In the exercise, the product rule allows us to differentiate (x+1) * ln(x-2) with ease. We treat (x+1) as the first function and ln(x-2) as the second, applying the product rule accordingly to obtain the derivative.

The chain rule is another fundamental tool in calculus, particularly in differentiation. It is used when differentiating a composite function, which occurs when one function is nested inside another. The rule states that the derivative of a composite function is the derivative of the outer function evaluated at the inner function times the derivative of the inner function itself.

In the given exercise, the chain rule is applied after the product rule, especially when differentiating ln(x-2). We consider (x-2) as the inner function and take its derivative, which is 1, and multiply by the derivative of the outer ln function, which is 1/(x-2). This approach simplifies the differentiation process of more complex expressions.

The natural logarithm, denoted as ln, is the logarithmic function with base e, the Euler's number, approximately equal to 2.71828. Natural logarithms are particularly useful in calculus due to their simple derivative, which is 1/x for ln(x).

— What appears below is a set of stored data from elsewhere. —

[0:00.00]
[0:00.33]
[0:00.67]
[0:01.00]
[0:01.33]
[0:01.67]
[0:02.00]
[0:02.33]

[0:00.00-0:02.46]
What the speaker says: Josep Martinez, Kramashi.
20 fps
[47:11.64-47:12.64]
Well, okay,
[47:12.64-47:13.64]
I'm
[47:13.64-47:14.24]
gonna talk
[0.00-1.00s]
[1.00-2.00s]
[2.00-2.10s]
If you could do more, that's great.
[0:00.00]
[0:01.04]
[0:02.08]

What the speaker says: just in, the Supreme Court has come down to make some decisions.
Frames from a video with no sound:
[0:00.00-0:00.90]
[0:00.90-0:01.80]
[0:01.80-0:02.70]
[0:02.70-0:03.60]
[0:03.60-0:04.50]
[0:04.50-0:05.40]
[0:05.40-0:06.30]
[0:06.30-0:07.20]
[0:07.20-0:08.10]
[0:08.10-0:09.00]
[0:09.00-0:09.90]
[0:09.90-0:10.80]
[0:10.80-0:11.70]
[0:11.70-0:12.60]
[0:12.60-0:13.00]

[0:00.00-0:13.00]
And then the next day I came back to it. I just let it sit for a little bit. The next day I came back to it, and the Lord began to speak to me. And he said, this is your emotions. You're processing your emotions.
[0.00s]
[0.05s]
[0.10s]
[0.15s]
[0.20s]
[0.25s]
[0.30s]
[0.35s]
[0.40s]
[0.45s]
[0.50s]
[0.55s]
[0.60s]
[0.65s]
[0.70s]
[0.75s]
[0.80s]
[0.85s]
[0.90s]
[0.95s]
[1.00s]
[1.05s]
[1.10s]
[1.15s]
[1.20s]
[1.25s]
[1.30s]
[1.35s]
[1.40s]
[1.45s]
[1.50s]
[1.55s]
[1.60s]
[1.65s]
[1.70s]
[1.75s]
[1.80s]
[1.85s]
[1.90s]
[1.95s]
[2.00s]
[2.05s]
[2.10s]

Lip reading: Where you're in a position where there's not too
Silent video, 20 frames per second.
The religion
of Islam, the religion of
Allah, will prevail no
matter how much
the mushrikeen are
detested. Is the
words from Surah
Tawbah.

Moreover, they help in simplifying multiplicative relationships into additive ones, as seen when we take the logarithm of both sides in logarithmic differentiation.

In our exercise, taking the natural logarithm of the function y=(x-2)^{x+1} simplifies it, making it easier to differentiate using the rules of the calculus.

Implicit differentiation is a technique used to find the derivative of a function that is not explicitly solved in terms of one variable. Rather than explicitly isolating one variable on one side of the equation, we differentiate both sides of the equation as they are, treating each variable according to its own derivative rule.

This technique is beautifully illustrated in our problem, where after applying the natural logarithm, we differentiate both sides of the equation with respect to x. Since y is a function of x, we account for this by including the term dy/dx when differentiating y. This eventually helps us isolate dy/dx and solve the equation to find our derivative.